James Oscar Butler, Jr. (born September 7, 1982) is a former American football safety who played in the National Football League. He was signed by the New York Giants as an undrafted free agent in 2005. He played college football at Georgia Tech. Butler earned a Super Bowl ring with the Giants in Super Bowl XLII.

Early years 
Butler was a four-year letterman at Bainbridge High School in Bainbridge, Georgia, where he was the state champion in the triple jump as a sophomore. He was Class 5A honorable mention All-State selection as well as First-team All-Region and All-South Georgia. He had 69 tackles and two interceptions as a senior, following 54 tackles and four interceptions as a junior.

College career
Butler was an American football free safety at Georgia Tech from 2001 to 2004.  He was undrafted despite his highly decorated collegiate career.  While at Georgia Tech, he majored in Building Construction.  Butler, in four years, totaled 204 tackles, seven interceptions, ten pass breakups, four forced fumbles and blocked two field goals in his final two years as a starter at Georgia Tech, recorded 240 tackles in his career with the Yellow Jackets, was a semifinalist for the Jim Thorpe Award as the nation's top defensive back as a senior in 2004, when he was named First-team All-ACC for the second straight season, was second on the team with 85 tackles along with two interceptions, four pass breakups, a forced fumble and a blocked field goal, was also named to the ACC All-Academic team for the second straight year.  The most notable performance of Butler's career was in 2004 when Georgia Tech's defense held Maryland to only 81 yards of total offense.

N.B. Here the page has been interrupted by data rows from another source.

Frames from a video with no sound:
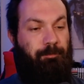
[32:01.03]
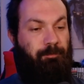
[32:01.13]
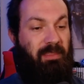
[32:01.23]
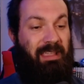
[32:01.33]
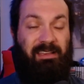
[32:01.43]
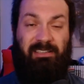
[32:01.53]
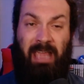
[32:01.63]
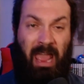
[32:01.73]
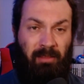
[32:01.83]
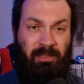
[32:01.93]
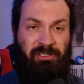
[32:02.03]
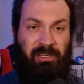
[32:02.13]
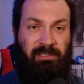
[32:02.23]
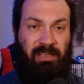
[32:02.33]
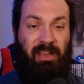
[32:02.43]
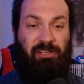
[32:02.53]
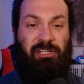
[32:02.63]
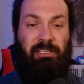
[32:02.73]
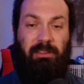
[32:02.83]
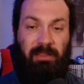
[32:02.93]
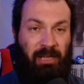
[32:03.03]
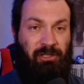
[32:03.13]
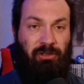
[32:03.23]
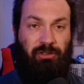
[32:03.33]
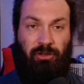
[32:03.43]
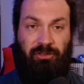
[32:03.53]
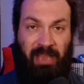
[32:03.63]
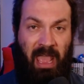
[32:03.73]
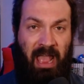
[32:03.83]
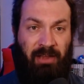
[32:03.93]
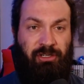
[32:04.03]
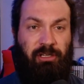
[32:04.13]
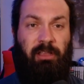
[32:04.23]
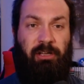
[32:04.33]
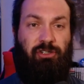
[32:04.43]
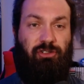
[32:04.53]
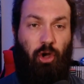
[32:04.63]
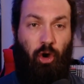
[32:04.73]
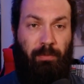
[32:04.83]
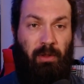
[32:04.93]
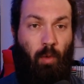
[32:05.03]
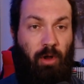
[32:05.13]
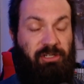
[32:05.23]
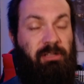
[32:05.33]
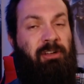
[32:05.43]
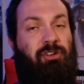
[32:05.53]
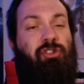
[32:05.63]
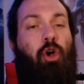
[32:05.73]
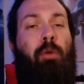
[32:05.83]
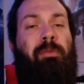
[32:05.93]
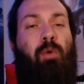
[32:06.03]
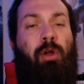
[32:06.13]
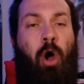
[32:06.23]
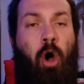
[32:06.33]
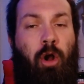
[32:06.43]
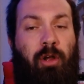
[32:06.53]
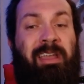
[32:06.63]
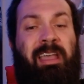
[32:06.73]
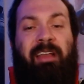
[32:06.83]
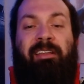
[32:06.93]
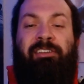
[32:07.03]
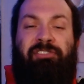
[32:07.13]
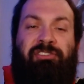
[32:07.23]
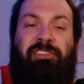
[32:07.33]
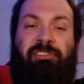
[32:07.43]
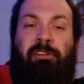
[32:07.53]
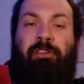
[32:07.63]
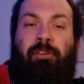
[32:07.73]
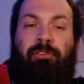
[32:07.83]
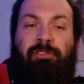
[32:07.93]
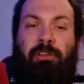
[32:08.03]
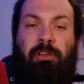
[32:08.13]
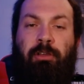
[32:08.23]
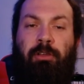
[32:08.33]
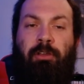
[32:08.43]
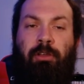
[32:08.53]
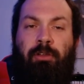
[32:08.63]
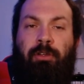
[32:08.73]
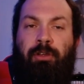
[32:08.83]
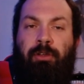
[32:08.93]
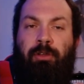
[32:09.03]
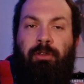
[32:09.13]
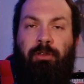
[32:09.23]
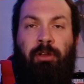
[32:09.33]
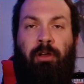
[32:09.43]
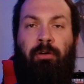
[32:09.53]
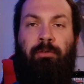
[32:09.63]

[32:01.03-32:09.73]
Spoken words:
intelligent, and she lectures her dad. She lectures Obi-Wan. She lectures Obi-Wan hard. And he just sits there and he goes, you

Butler was inducted into the Georgia Tech Sports Hall of Fame on October 11, 2014.

Professional career

Pre-draft

New York Giants
Butler saw action in 16 games during his rookie season in which he accumulated one start, plus the NFC Wild Card Game, tied for second on the team with 21 special teams tackles (19 solo).  He recorded 18 tackles (14 solo), two interceptions, five passes defensed and one fumble recovery in play in dime packages.  In 2006, Butler played in 14 regular season games with most of his action coming on special teams but he did see action in dime packages on defense and finished the season with 11 tackles (9 solo), 4 passes defensed and 12 special teams tackles. In Butler's third season (2007), the Giants defeated the New England Patriots in Super Bowl XLII.  Butler led the Giants with ten total tackles in the game. In all Butler played in 13 regular season games with 12 starts and started all 4 postseason games at strong safety and finished with 69 tackles (38 solo), 1 interception, 6 passes defensed, and 1 fumble recovery. Butler, played in 15 games with a career-high 14 starts in 2008 and he had 76 tackles (45 solo) and three interceptions and six passes defensed.

St. Louis Rams
An unrestricted free agent in the 2009 offseason, Butler agreed to terms on a four-year $14 million contract, which could be worth almost $17 million if all incentives are met, with the St. Louis Rams on March 9. Butler who was good all-around safety for the Giants was particularly noted for his run support, "Butler is far stronger against the run than the pass and will be used as an "in the box" safety" for the Rams. The move reunited him with former Giants defensive coordinator and now former head coach of the Rams, Steve Spagnuolo.

Personal life
He currently resides in Roswell, Georgia with his wife and children.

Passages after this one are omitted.